Content starts

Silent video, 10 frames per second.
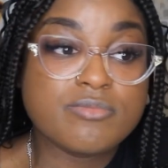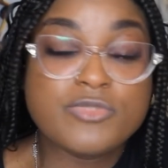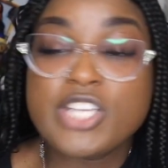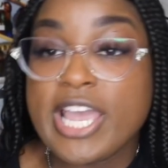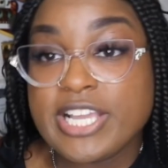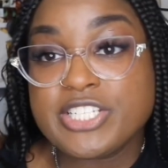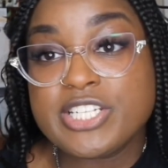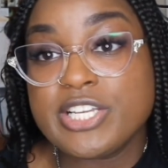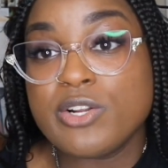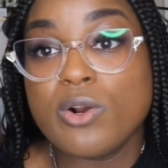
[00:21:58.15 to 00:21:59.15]
changing
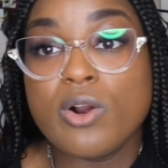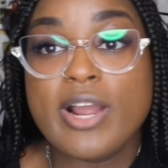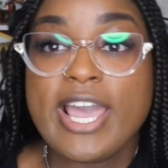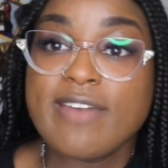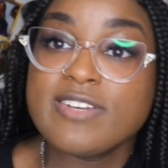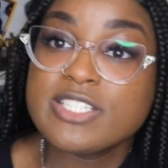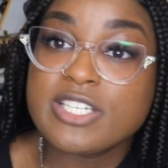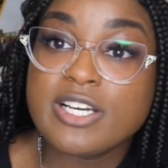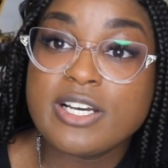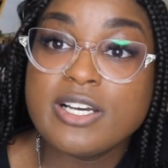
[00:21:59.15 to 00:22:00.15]
it or having
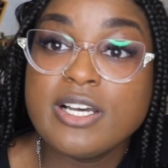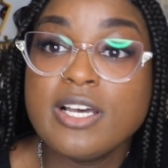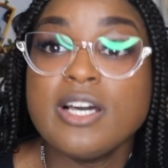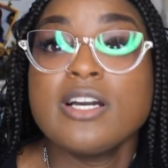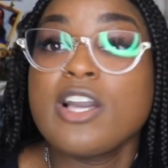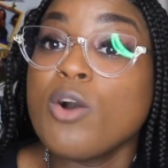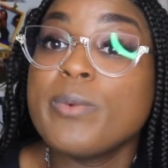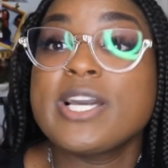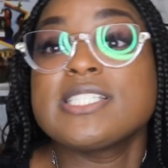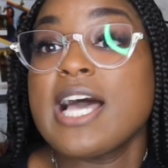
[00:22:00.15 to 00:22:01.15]
to go,
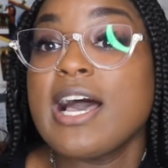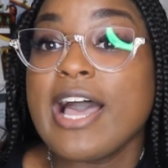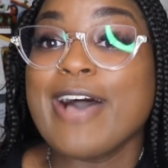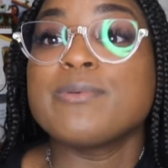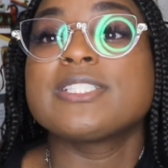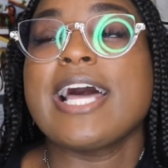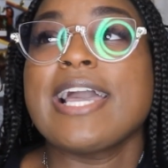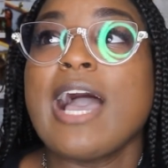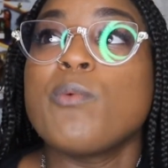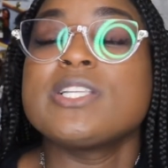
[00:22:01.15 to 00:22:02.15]
because I was like,
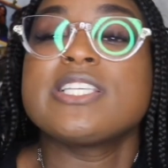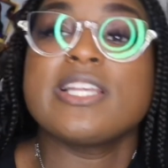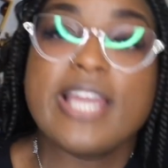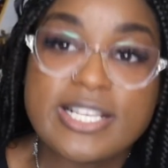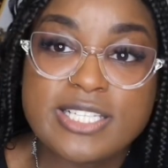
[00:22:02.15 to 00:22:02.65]
I went to the next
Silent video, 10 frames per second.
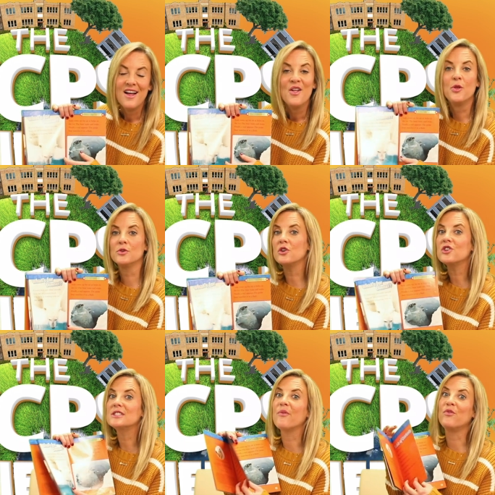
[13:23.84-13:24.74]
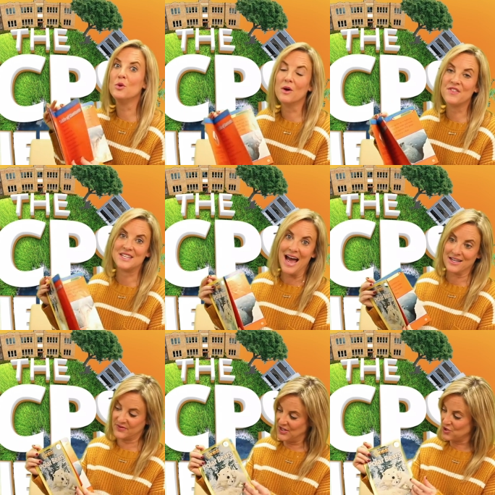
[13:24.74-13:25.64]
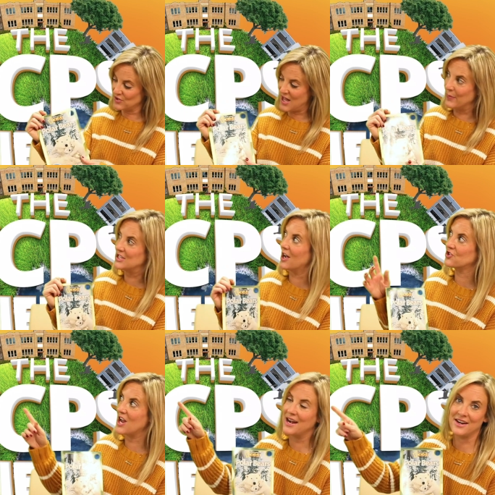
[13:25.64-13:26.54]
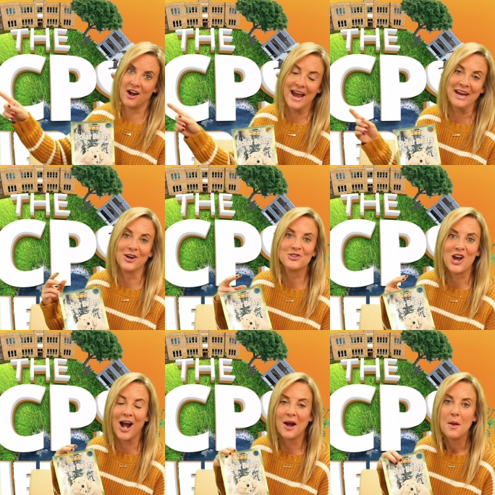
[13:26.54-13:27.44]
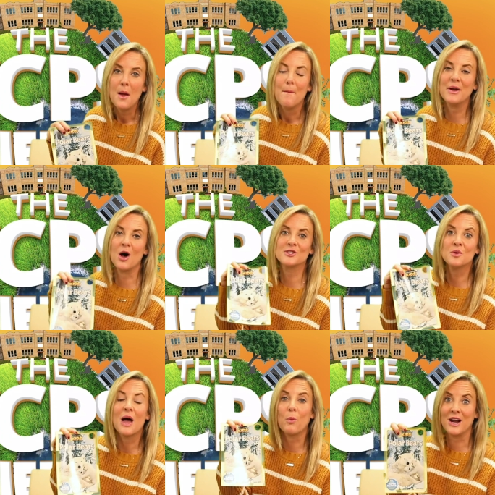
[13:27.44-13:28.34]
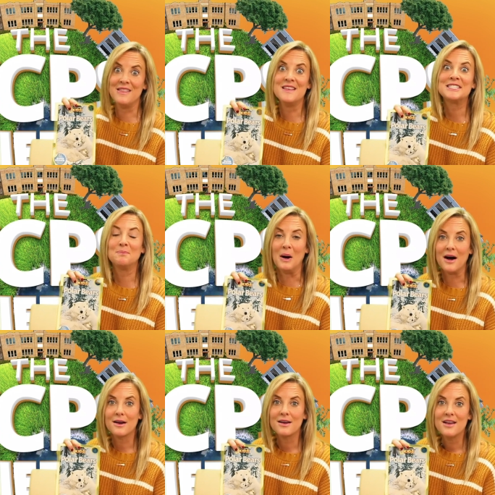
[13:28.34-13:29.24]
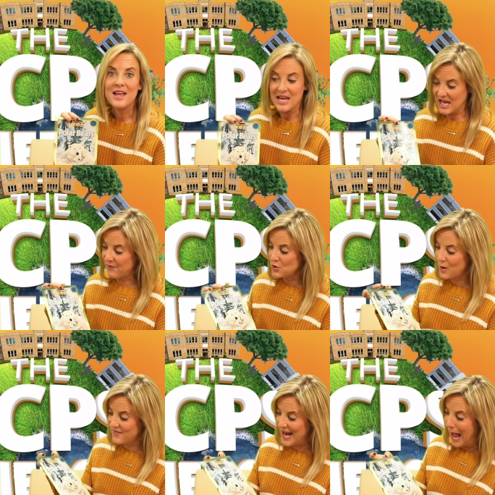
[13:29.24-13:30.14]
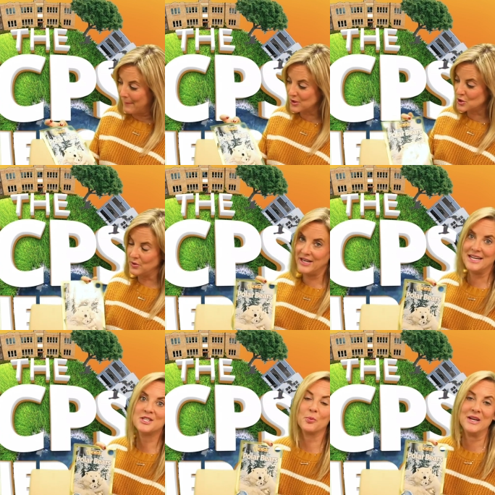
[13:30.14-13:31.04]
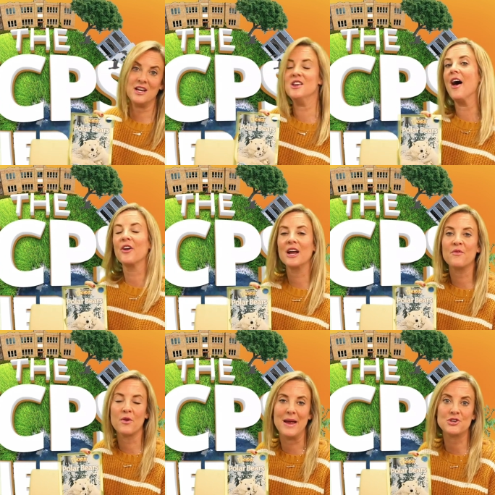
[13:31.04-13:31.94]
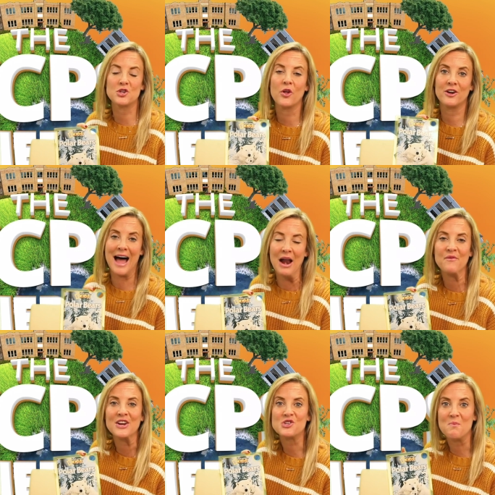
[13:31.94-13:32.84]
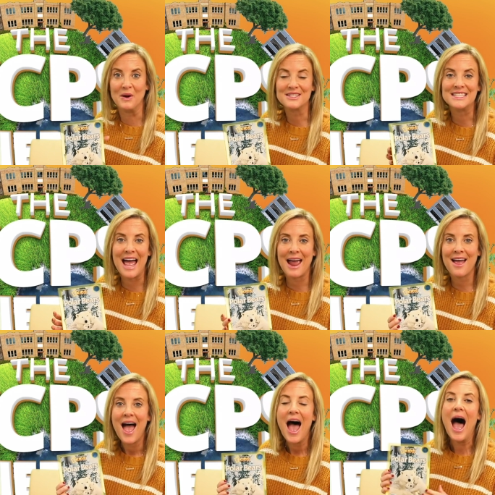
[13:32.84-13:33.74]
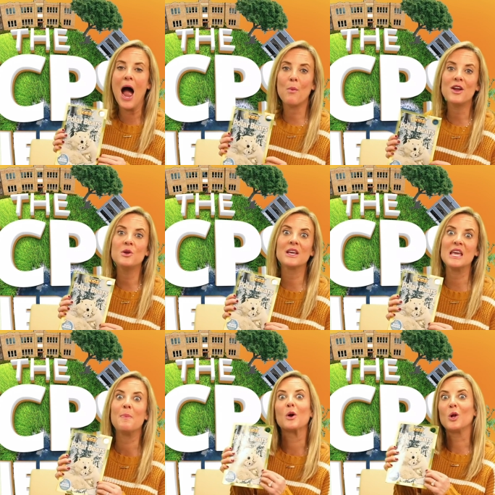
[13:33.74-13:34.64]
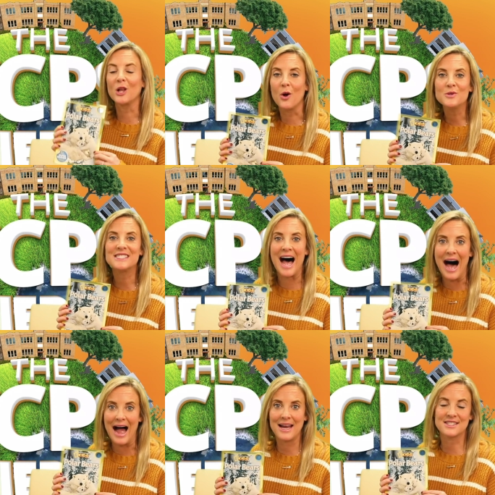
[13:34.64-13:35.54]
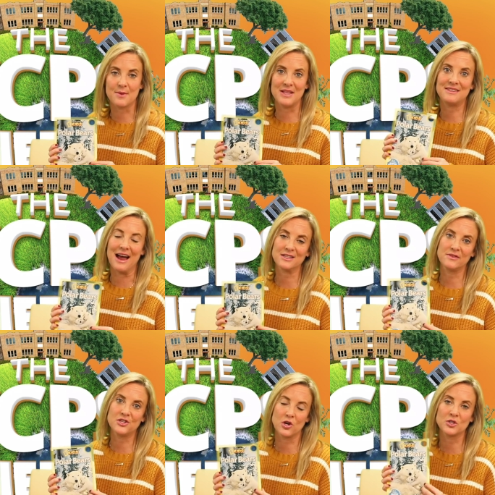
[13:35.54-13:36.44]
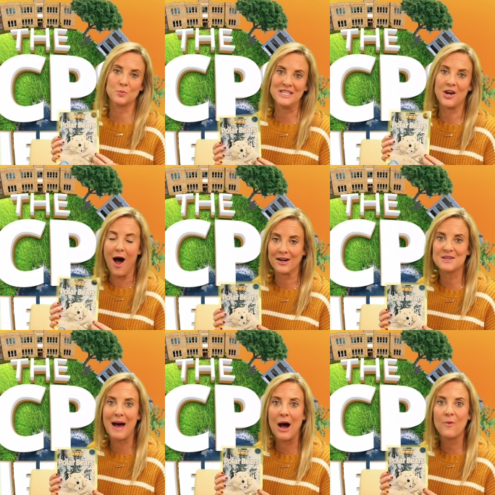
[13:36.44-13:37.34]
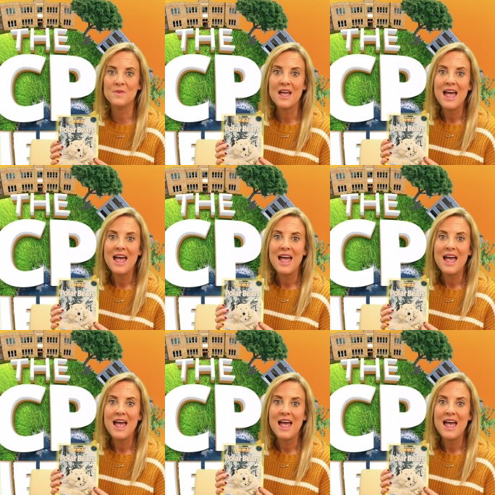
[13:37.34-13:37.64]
Those are just a few of the text features that we touched on in our anchor chart, but also that were in this book. If you have an opportunity to read another informational or nonfiction book today, I want you to keep a close eye on some of the text features we talked about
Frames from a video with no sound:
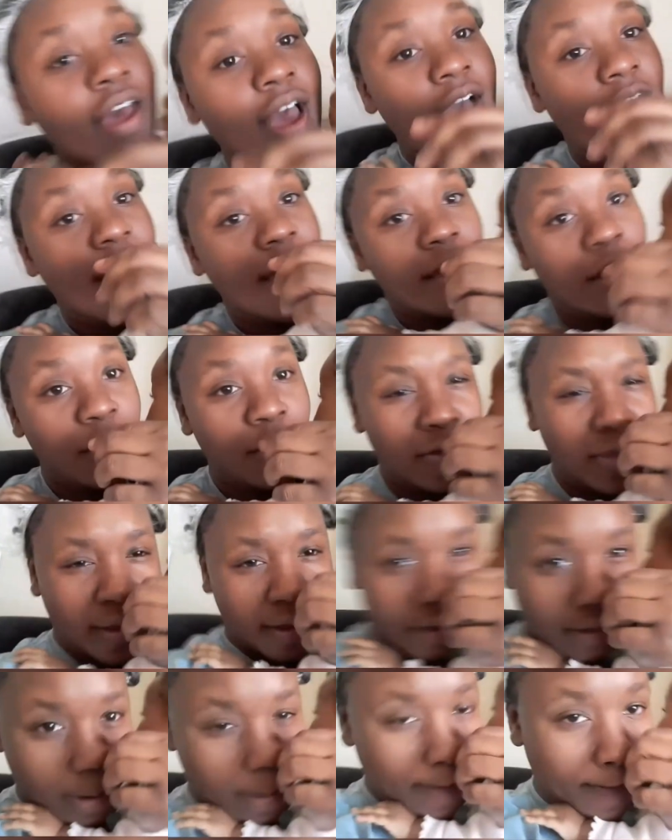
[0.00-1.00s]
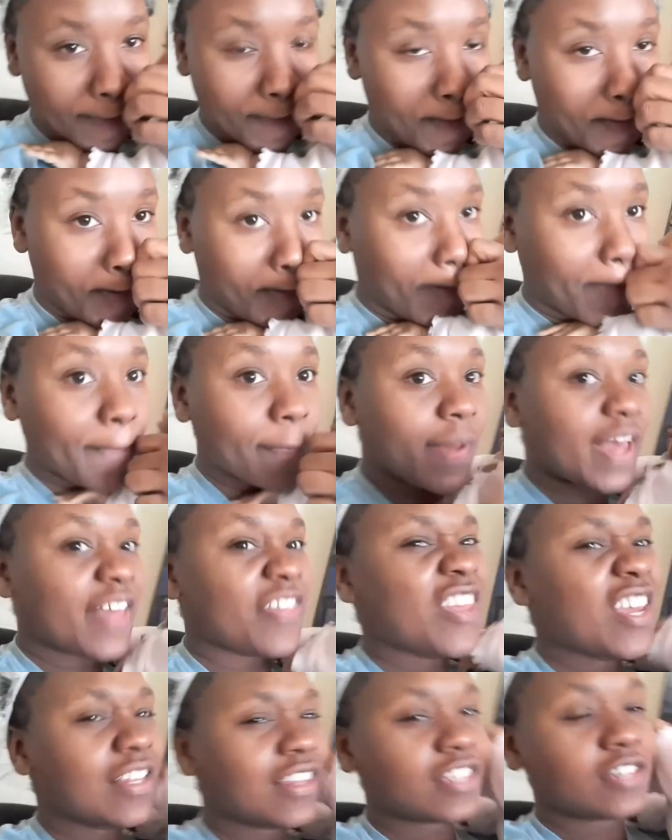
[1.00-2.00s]
I heard that I
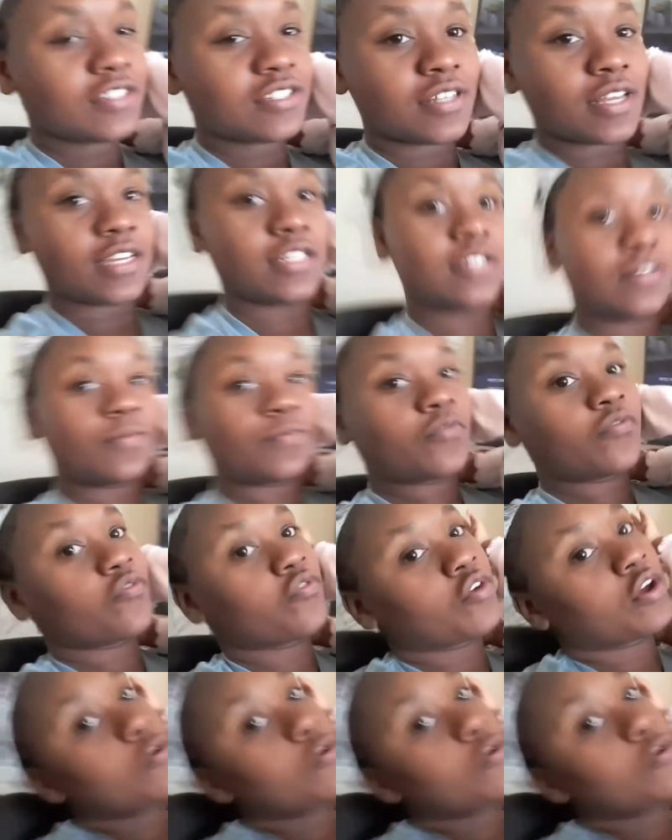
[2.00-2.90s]
think there's like some free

Content ends

What to produce =>
Skip the pictures. Restate everything else in the records word for word.

Expected answer =>
Silent video, 10 frames per second.
[00:21:58.15 to 00:21:59.15]
changing
[00:21:59.15 to 00:22:00.15]
it or having
[00:22:00.15 to 00:22:01.15]
to go,
[00:22:01.15 to 00:22:02.15]
because I was like,
[00:22:02.15 to 00:22:02.65]
I went to the next
Silent video, 10 frames per second.
[13:23.84-13:24.74]
[13:24.74-13:25.64]
[13:25.64-13:26.54]
[13:26.54-13:27.44]
[13:27.44-13:28.34]
[13:28.34-13:29.24]
[13:29.24-13:30.14]
[13:30.14-13:31.04]
[13:31.04-13:31.94]
[13:31.94-13:32.84]
[13:32.84-13:33.74]
[13:33.74-13:34.64]
[13:34.64-13:35.54]
[13:35.54-13:36.44]
[13:36.44-13:37.34]
[13:37.34-13:37.64]
Those are just a few of the text features that we touched on in our anchor chart, but also that were in this book. If you have an opportunity to read another informational or nonfiction book today, I want you to keep a close eye on some of the text features we talked about
Frames from a video with no sound:
[0.00-1.00s]
[1.00-2.00s]
I heard that I
[2.00-2.90s]
think there's like some free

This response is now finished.